TASK STATEMENT —
Since only the text is wanted, print every entry below exactly and omit the images.
::: RECORD EXTRACTS :::
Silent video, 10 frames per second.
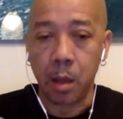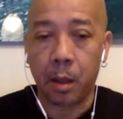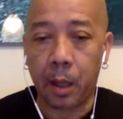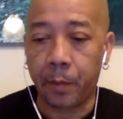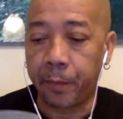
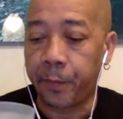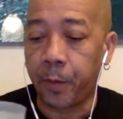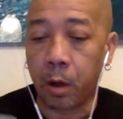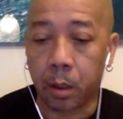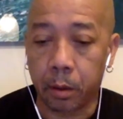And
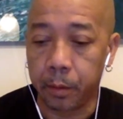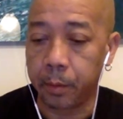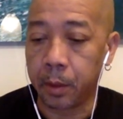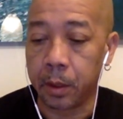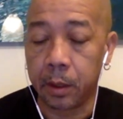fuck
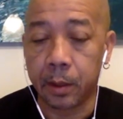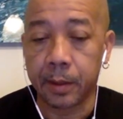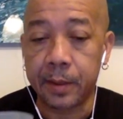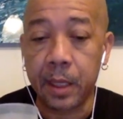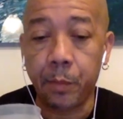the
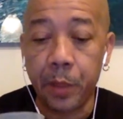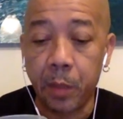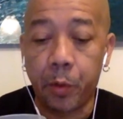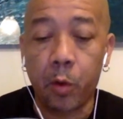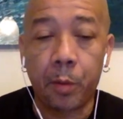same
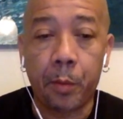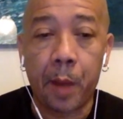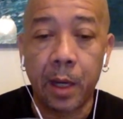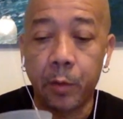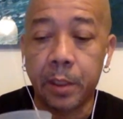people i am going to
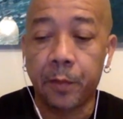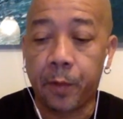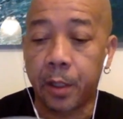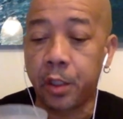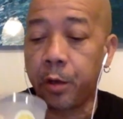buy the whistle for a cheer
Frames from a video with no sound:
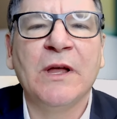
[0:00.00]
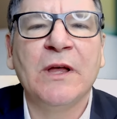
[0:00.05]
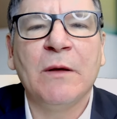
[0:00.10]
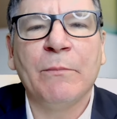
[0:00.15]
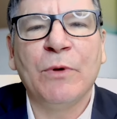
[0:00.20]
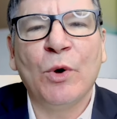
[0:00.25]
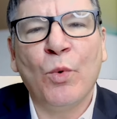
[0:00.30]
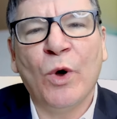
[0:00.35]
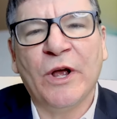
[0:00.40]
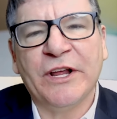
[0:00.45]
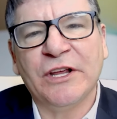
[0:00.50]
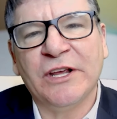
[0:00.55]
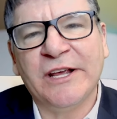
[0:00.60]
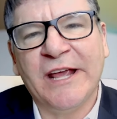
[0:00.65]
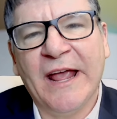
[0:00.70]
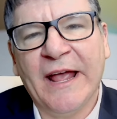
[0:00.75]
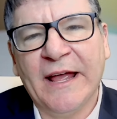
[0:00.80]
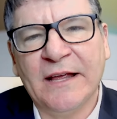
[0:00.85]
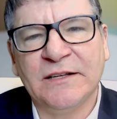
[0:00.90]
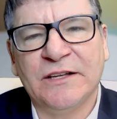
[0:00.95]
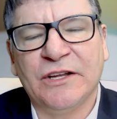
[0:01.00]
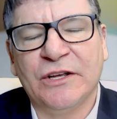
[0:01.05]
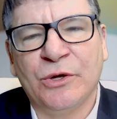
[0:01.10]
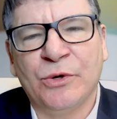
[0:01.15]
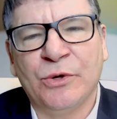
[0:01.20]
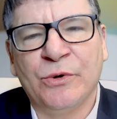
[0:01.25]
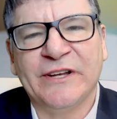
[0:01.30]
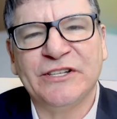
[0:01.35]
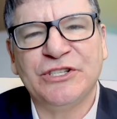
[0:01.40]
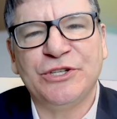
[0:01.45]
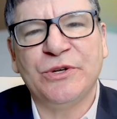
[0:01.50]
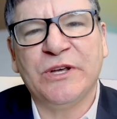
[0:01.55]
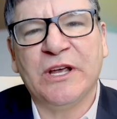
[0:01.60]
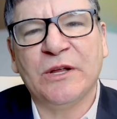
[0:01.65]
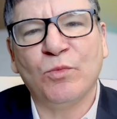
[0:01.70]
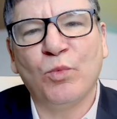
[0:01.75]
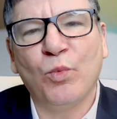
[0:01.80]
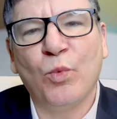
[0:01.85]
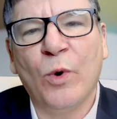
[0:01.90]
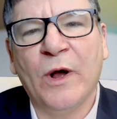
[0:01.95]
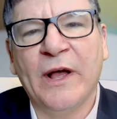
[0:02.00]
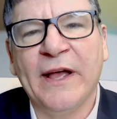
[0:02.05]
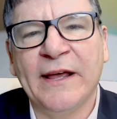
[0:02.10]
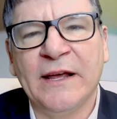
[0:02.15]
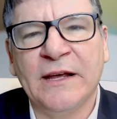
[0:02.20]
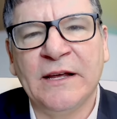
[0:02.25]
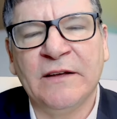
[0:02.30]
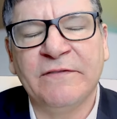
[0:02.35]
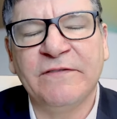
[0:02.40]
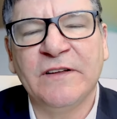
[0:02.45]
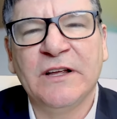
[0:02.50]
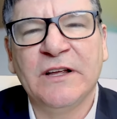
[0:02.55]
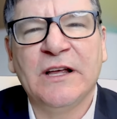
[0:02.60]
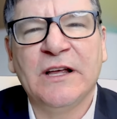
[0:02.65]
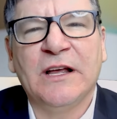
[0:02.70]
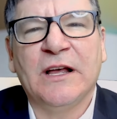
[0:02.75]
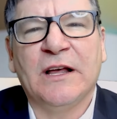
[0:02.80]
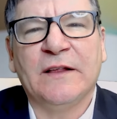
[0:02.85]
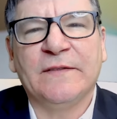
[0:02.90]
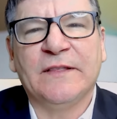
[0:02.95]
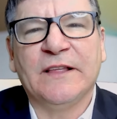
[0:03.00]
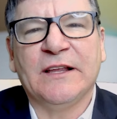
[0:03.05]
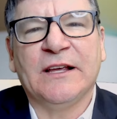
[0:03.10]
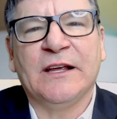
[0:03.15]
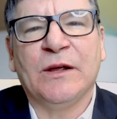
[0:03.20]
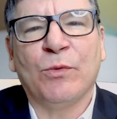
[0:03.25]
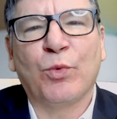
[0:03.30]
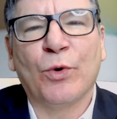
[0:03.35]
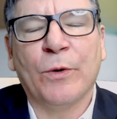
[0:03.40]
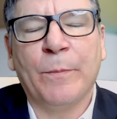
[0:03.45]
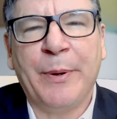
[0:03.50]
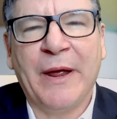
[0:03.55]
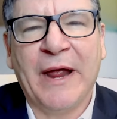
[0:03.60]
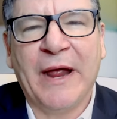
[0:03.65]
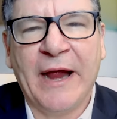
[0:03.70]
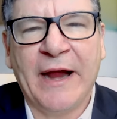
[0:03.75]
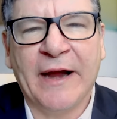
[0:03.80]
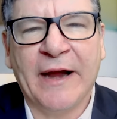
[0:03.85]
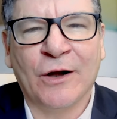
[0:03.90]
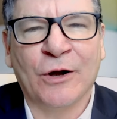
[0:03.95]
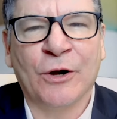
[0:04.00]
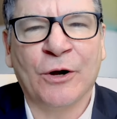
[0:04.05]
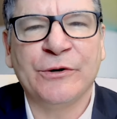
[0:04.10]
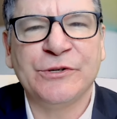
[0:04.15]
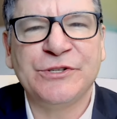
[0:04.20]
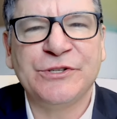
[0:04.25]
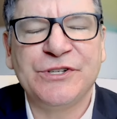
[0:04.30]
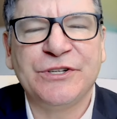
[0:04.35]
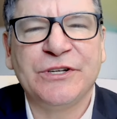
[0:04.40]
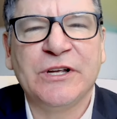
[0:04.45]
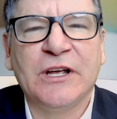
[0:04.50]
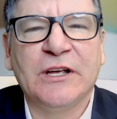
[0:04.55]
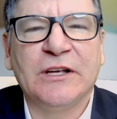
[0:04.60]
But what you can do is you can waive the repairs.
:::
TASK SOLUTION —
Silent video, 10 frames per second.
And
fuck
the
same
people i am going to
buy the whistle for a cheer
Frames from a video with no sound:
[0:00.00]
[0:00.05]
[0:00.10]
[0:00.15]
[0:00.20]
[0:00.25]
[0:00.30]
[0:00.35]
[0:00.40]
[0:00.45]
[0:00.50]
[0:00.55]
[0:00.60]
[0:00.65]
[0:00.70]
[0:00.75]
[0:00.80]
[0:00.85]
[0:00.90]
[0:00.95]
[0:01.00]
[0:01.05]
[0:01.10]
[0:01.15]
[0:01.20]
[0:01.25]
[0:01.30]
[0:01.35]
[0:01.40]
[0:01.45]
[0:01.50]
[0:01.55]
[0:01.60]
[0:01.65]
[0:01.70]
[0:01.75]
[0:01.80]
[0:01.85]
[0:01.90]
[0:01.95]
[0:02.00]
[0:02.05]
[0:02.10]
[0:02.15]
[0:02.20]
[0:02.25]
[0:02.30]
[0:02.35]
[0:02.40]
[0:02.45]
[0:02.50]
[0:02.55]
[0:02.60]
[0:02.65]
[0:02.70]
[0:02.75]
[0:02.80]
[0:02.85]
[0:02.90]
[0:02.95]
[0:03.00]
[0:03.05]
[0:03.10]
[0:03.15]
[0:03.20]
[0:03.25]
[0:03.30]
[0:03.35]
[0:03.40]
[0:03.45]
[0:03.50]
[0:03.55]
[0:03.60]
[0:03.65]
[0:03.70]
[0:03.75]
[0:03.80]
[0:03.85]
[0:03.90]
[0:03.95]
[0:04.00]
[0:04.05]
[0:04.10]
[0:04.15]
[0:04.20]
[0:04.25]
[0:04.30]
[0:04.35]
[0:04.40]
[0:04.45]
[0:04.50]
[0:04.55]
[0:04.60]
But what you can do is you can waive the repairs.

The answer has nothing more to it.